TASK TO CARRY OUT
Isolate every line in the data with the string "video" and copy it.

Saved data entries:
────────

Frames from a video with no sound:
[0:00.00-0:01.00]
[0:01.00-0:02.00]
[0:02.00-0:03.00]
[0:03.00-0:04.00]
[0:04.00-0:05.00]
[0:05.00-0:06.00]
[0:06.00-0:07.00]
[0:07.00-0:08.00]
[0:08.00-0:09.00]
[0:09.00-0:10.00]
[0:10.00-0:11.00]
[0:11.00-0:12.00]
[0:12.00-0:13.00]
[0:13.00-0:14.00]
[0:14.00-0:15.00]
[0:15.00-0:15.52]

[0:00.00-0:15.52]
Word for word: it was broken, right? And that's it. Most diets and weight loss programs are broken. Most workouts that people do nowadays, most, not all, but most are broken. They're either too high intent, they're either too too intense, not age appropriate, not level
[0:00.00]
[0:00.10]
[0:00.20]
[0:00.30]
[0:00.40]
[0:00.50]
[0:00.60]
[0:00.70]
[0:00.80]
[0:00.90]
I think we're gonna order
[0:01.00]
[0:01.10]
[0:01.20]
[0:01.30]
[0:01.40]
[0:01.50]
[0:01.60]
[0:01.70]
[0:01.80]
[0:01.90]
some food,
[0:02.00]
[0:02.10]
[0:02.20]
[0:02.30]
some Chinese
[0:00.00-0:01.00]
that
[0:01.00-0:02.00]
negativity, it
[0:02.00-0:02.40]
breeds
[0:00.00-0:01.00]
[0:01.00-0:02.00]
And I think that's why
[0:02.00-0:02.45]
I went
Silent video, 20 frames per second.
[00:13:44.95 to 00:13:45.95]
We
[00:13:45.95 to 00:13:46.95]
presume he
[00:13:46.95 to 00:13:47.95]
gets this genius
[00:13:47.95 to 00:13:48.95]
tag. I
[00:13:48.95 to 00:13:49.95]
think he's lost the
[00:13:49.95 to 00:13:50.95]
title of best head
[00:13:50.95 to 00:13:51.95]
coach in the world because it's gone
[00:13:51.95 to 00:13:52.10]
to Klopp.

────────

THE ANSWER
Frames from a video with no sound:
Silent video, 20 frames per second.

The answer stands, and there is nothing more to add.